Терапевтическая группа взаимопомощи для лиц страдающих алкогольной и наркотической зависимостью, в стенах реабилитационного центра. Фото: rebcenter-moscow.ru

– Как с этим можно работать?

– Важно, что в этих программах, как бы они ни назывались и как бы ни устраивались, всегда есть группы – те «двое или трое», которые собираются вместе, и тогда лечение может начаться. Когда люди становятся ближе друг к другу, они становятся ближе и к Богу. И тогда оказывается возможным настоящее покаяние и выход из проблем, из которых другого выхода нет. Я повторю, что тема непрощения для таких людей очень важна. Желание обвинять других в собственных проблемах слишком часто в их случае преобладает. Поэтому важно, что они должны научиться брать ответственность прежде всего за свою жизнь. А это и возможно как раз только через покаяние. И Господь помогает, когда человек кается.

– Разве может помочь биение себя в грудь тем людям, которые и так «на дне»?

– Покаяние – это не самокопание и не самоистязание. Покаяние – это способ добраться до корней: «Почему же я так поступаю? Почему вокруг меня пустыня и разруха? Почему с работы уволили, жена ушла, квартиры нет, долги висят?». Когда человек оказывается способен ответить себе на эти вопросы, не обвиняя других, тогда, как Сергей Аверинцев говорил, разрывается «дурное колесо греха, дурная бесконечность»: родители грешили, дети грешат, внуки грешат. Должен быть человек, на котором это остановится. Это хорошо знают люди верующие. Да и все реабилитационные программы на самом деле вышли из христианских практик, даже если со временем стали светскими.

– Но реальность в целом действительно очень печальная. Нет ли ощущения, что вера в таких программах нужна как таблетка? Пусть человек верит хоть во что-то, и это ему поможет, лишь бы он не переживал, что всё плохо.

– Если мы говорим про реабилитационные программы, то там напрямую о вере во Христа не говорится, хотя и говорится о некой высшей силе (для каждого она своя). Вообще особенность химических зависимостей в том, что человек пытается играть роль Бога для самого себя и для окружающих, у него не получается выстраивать весь мир по себе, и он обвиняет в этом других. Он считает, что, если он будет всё контролировать – себя и других, – всем от этого будет хорошо, а в жизни это с точностью до наоборот. Такие программы помогают несоответствие реальности воспринять как положительную возможность взять за неё ответственность и восстановить с ней реальную, а не иллюзорную, связь. Здесь главный императив – жить в реальности, жить здесь и сейчас: прошлого уже нет, будущее ещё не наступило. Умение так жить чрезвычайно важно.

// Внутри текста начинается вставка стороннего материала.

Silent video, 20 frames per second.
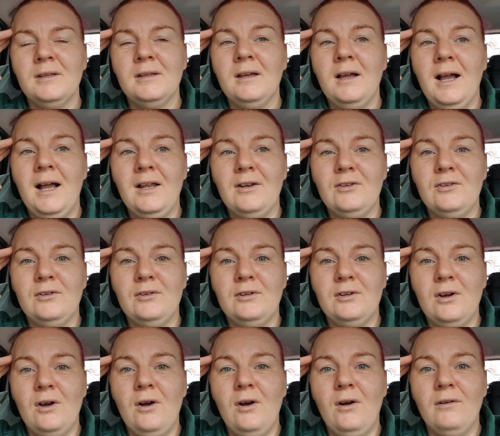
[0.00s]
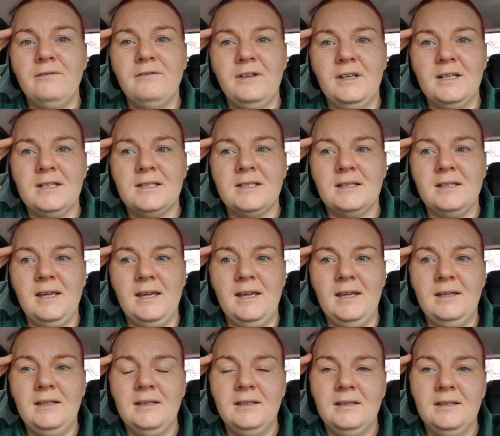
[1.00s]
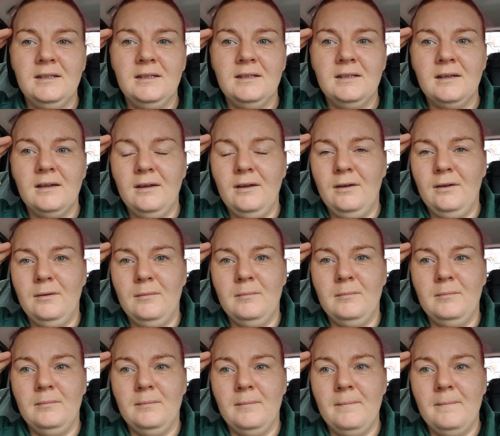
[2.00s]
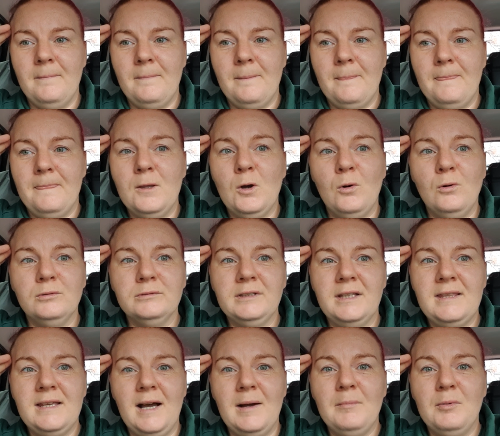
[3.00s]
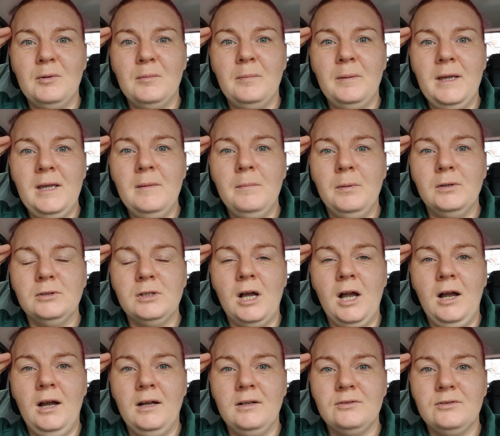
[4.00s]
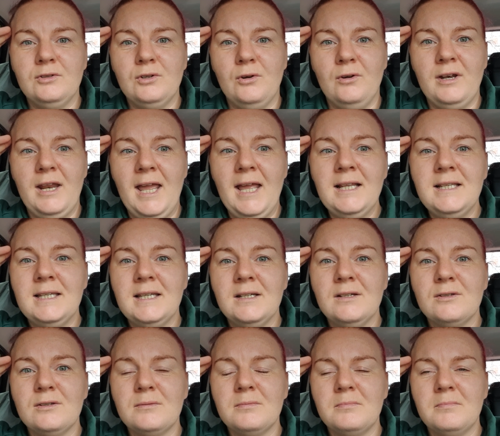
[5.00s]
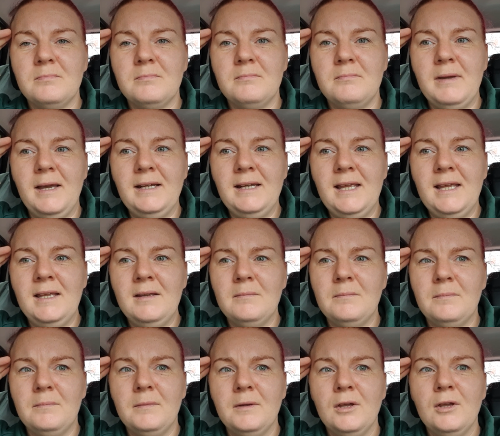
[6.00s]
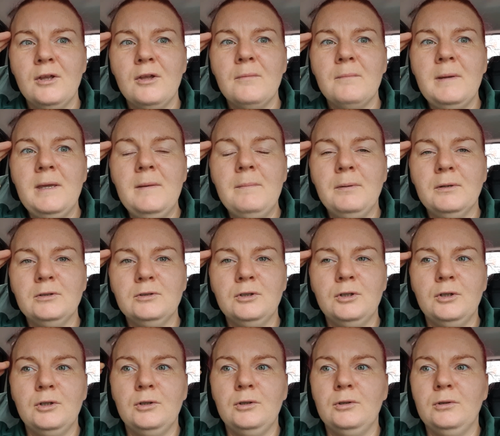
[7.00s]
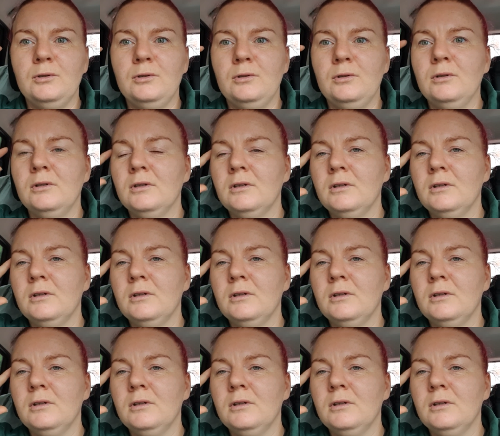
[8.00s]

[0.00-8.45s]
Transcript: And obviously, not only that, but people aren't donating as many. People who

– Вы говорили, что государство не способно решить эту проблему. А может ли общество что-то сделать по существу?

– Государство может и должно способствовать развитию реабилитационных центров, потому что существовать им за счёт себя очень сложно: они вынуждены искать спонсоров или брать деньги у тех, кого они лечат, а реальность такова, что у таких людей, как правило, и так их нет. Общество должно создавать среду, где алкоголь не будет в моде. Но самое важное, конечно, если можно будет помочь человеку выбрать путь. К нашему братству «Трезвение» обращаются люди (родственники, как правило) с такими вопросами. Мы устраивали открытые встречи для химически зависимых и думали о возможном цикле предварительного оглашения, то есть научения вере, для таких людей. Это важно, потому что, как я говорил, главная проблема – это духовная пустота. Настоящая жизнь в христианской общине по существу решает эту проблему, и решает её даже для тех, кто оказывается с ней рядом, – для родственников, например. Это может быть свидетельством жизни со смыслом. И второе… Я говорил о закрытости как о частой причине появления алкоголизма. Жизнь в общине верующих – положительный опыт открытости, не ухода от проблем, а, напротив, их решения.